前世で高校生の頃、深夜に偶然テレビを見たとき、D.C.というアニメを見たのだ。

彼の中でアニメは熱血物などが思い浮かべるイメージの中心であり、可愛い女の子との恋愛ものを見て凄くドキドキしたのである。

深夜アニメ=エッチなアニメという印象がついた瞬間であった。

 

余談ではあったが、彼にとっては強い印象があった為、この世界がD.C.の世界なのだと思い出すことが出来た。

 

ただし、死ぬ自分にはあまり意味がない話だと感じていた。

それが変わったのは、葵が語った、彼女の祖母の話しである

 

 

『お婆ちゃんがね、昔、その魔法の桜に願いを叶えてもらったんだって』

 

彼方からしてみれば、盲点であったのだ。

魔法の桜については、アニメやゲームの朧気な知識で覚えている。

だが、魔法の桜で願いが叶うのは、D.C.作品で登場していた少女たち、という思い込みがあった。

だからこそ、作品に登場していない人々の願いを叶えていたことは、青天の霹靂であった。

 

 

「場所は、こっちで間違いないよね……」

 

後で叱られるだろうなと、彼方は今頃騒ぎになっているだろう病院の人や両親に内心謝る。
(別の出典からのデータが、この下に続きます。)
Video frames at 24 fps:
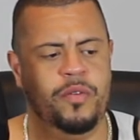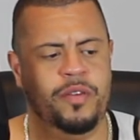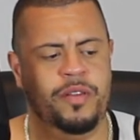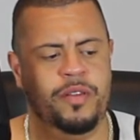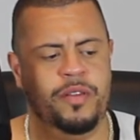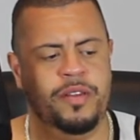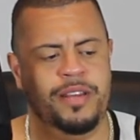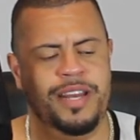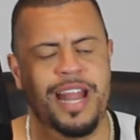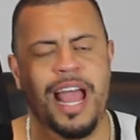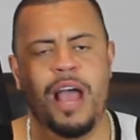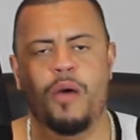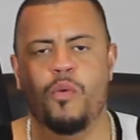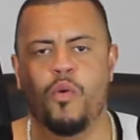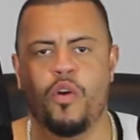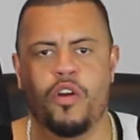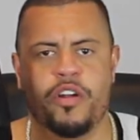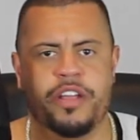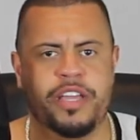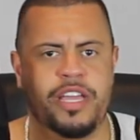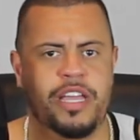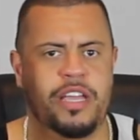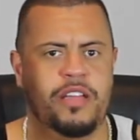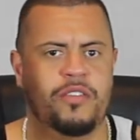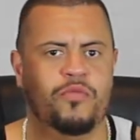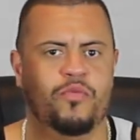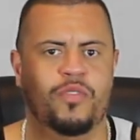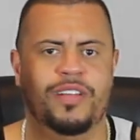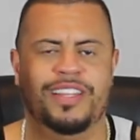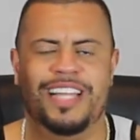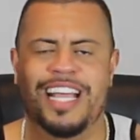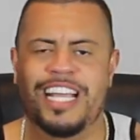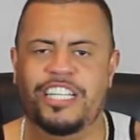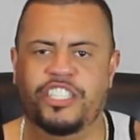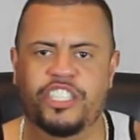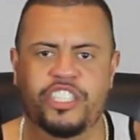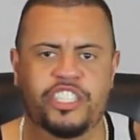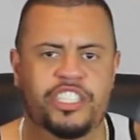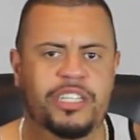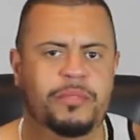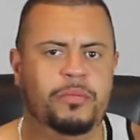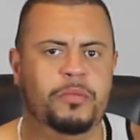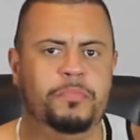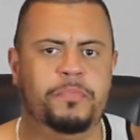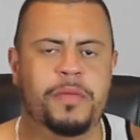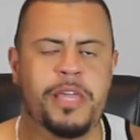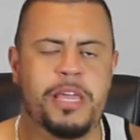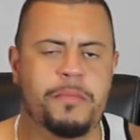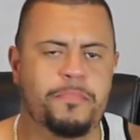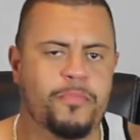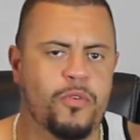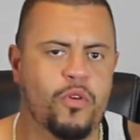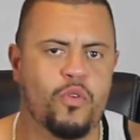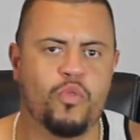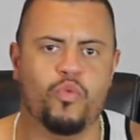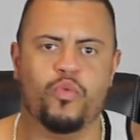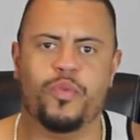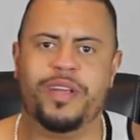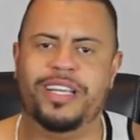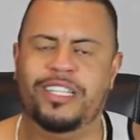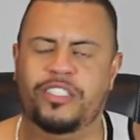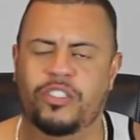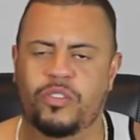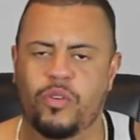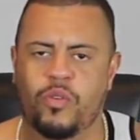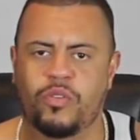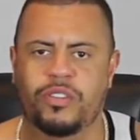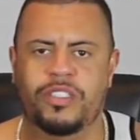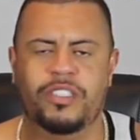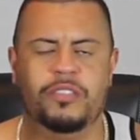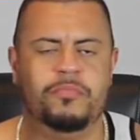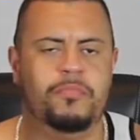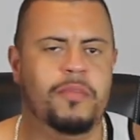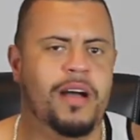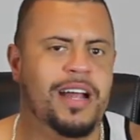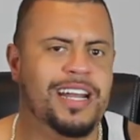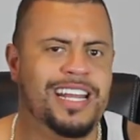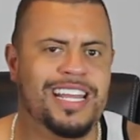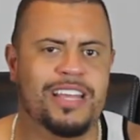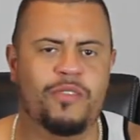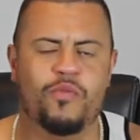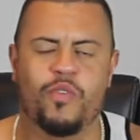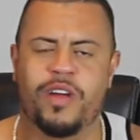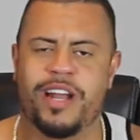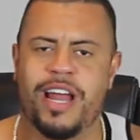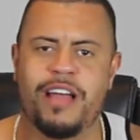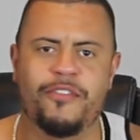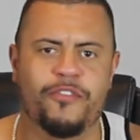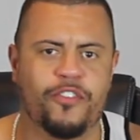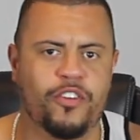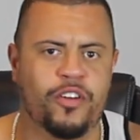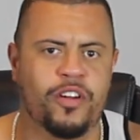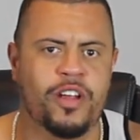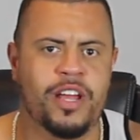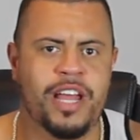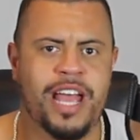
networking, relationships, people, resources, money, whatever.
それでも行くべきだと、自分自身の衝動をおさえることが出来なかったのだ。

 

勿論、これから行く場所は。

 

 

「――あった」

 

神秘的だと、目の前の光景を思った。

 

木々が沢山生える先に、ぽっかり穴が空いたように、ひらけた場所がある。

そして、その中心には、ぽつんとひとつの大樹が存在した。

大きな桜の樹に、雪が降る景色は、本当に非日常を感じさせる光景であったのだ。

 

その大樹に近づき、そっと触れる。

 

 

「いつか、枯れてしまうのか」

 

桜を見上げながら、彼方はつぶやいた。

葵の話が確かなら、今はD.C.IIに時系列は近いのだろう。

この桜は、不具合があり、枯らさざるを得ない状況になってしまうのだろう、と。

 

 

「――それでも、」

 

そもそも、魔法の桜は、純粋な願いを叶える筈であった。

自分の願いが物語の人々と同じように、純粋である自信がなかった。

 

 

「――それでも、」

 

それに、願いが叶って病気が治っても、枯れてしまったら自分は――

 

 

「――それでも、」

 

こんな優しい世界に生きたいです、と。

 

 

 

 

 

 

 

 

数日後、病院には、さまざまな強い感情が溢れていた。

 

奇跡だと驚きを隠せない医者、

神に感謝する両親、

嬉しそうな表情で、泣きながら彼方に抱きつく葵の姿があった。

 

 

これは、死を覚悟する少年と、その周りの人々の日常を描いた物語である。

 




恋姫とかマジ恋とかも大好きですが、D.C.もキャラクターの魅力は負けてない気がしてます。
ただ、日常系は需要が少ないのかもしれませんね。

そんなに本作は長くならない予定です。
終わったら、またマイナーな作品を書くかもです。

では、失礼します。

p.s.
プロローグを一部、手直ししました。

わたしの印象に残るドラマで、草なぎ剛主演の『僕の生きる道』というのがあります。
主人公が死ぬまでの過程を描いたドラマです。
ハッピーエンドが好きなのですが、死で終わっても嫌ではなかったです。

だからこそ、本作の主人公を死で終わらせようと思いましたが、少し考えています。
結末は、劇場で、ということで。